Estimates indicate there were once between 30 to 75 million bison in North America, but the great herds were reduced to less than 300 individual animals by 1900.

 
Today, bison populations are strong 200,000 buffalo roam the plains, many at Wildlife Refuges, Parks, and some tribes and individuals have private herds.

Once in a great while a sacred white bison calf is born.  These rare births are greeted with celebration, pilgrimages, offerings, and prayers as the return of White Buffalo Calf Woman.  She has relevance for Native Americans that might be considered similar to the promise of the rainbow as shown to Noah.  It is a sign that tragic times are over and that peace and prosperity lie ahead.
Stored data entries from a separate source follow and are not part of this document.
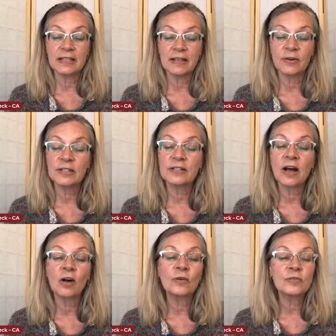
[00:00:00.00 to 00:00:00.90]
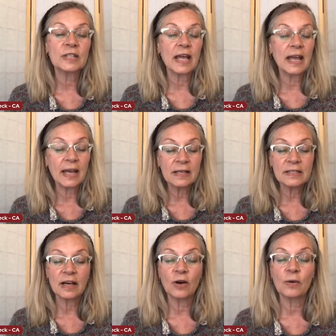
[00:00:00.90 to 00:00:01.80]
as ourselves
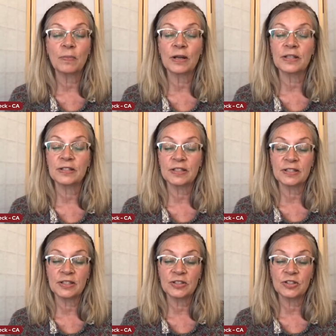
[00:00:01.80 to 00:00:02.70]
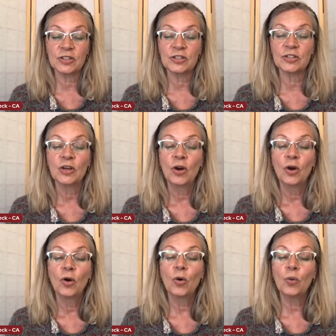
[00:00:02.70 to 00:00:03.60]
and our brothers and sisters
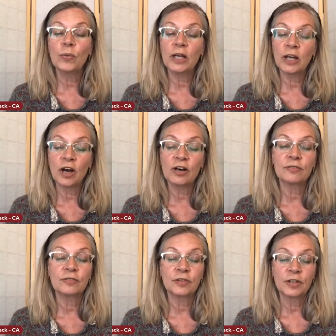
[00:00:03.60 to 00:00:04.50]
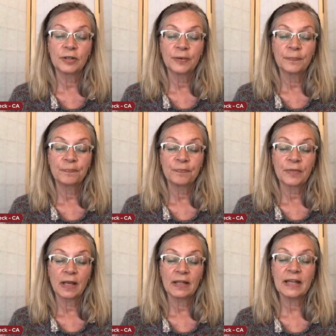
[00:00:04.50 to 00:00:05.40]
who we love
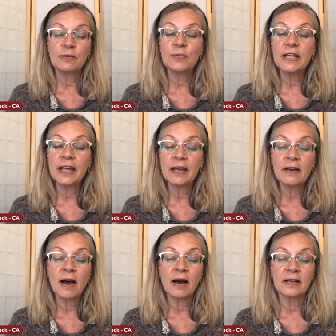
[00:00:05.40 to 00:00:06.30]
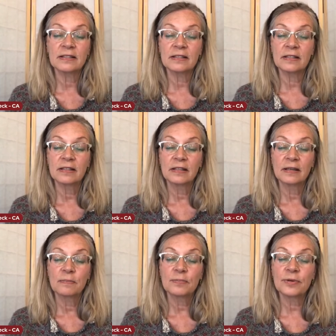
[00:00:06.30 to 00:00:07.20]
and that we cannot
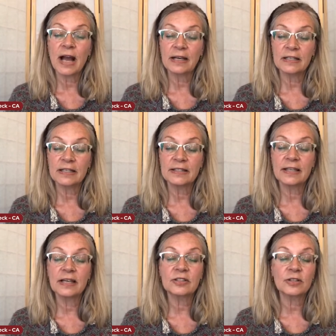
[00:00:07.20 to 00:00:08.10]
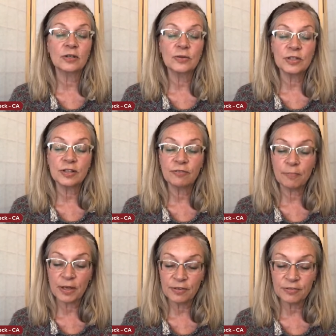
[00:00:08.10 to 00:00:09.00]
practice
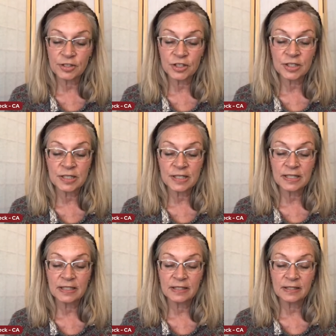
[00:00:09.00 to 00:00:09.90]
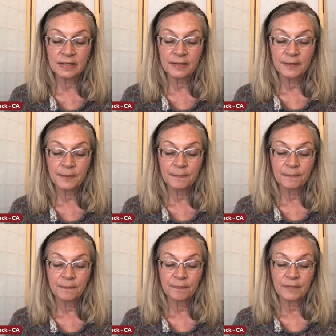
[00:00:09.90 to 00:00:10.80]
exclusive beneficence.
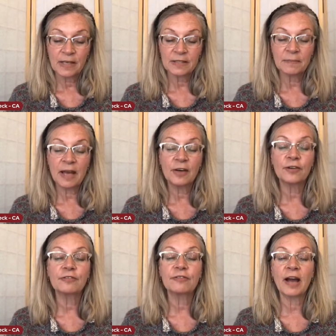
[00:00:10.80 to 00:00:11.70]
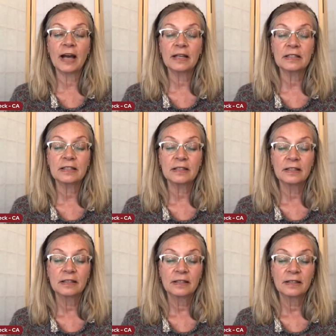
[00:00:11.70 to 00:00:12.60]
As a matter of fact,
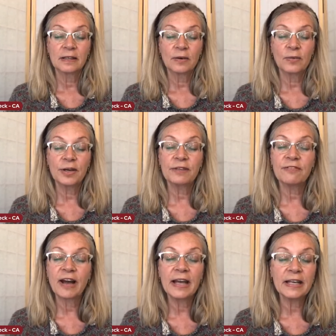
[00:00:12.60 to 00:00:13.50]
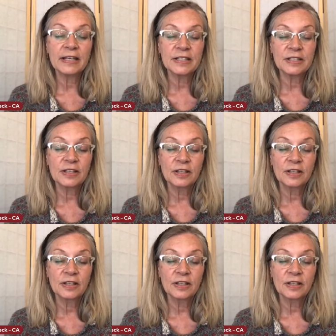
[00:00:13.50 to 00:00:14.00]
we're invited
Tragically, when these calves are born some have been killed in acts that appear to be motivated by animus for Native Americans.  They are usually shot by unknown parties in the middle of the night.

Interestingly, these white calves are not albino, that is, lacking in pigment.  They are more like the towhead children of European origin - they are born white blond, but by adulthood their hair has turned brown.  These calves tend to be slightly more red than average when they are grown, but the difference is not noticable to the untrained eye.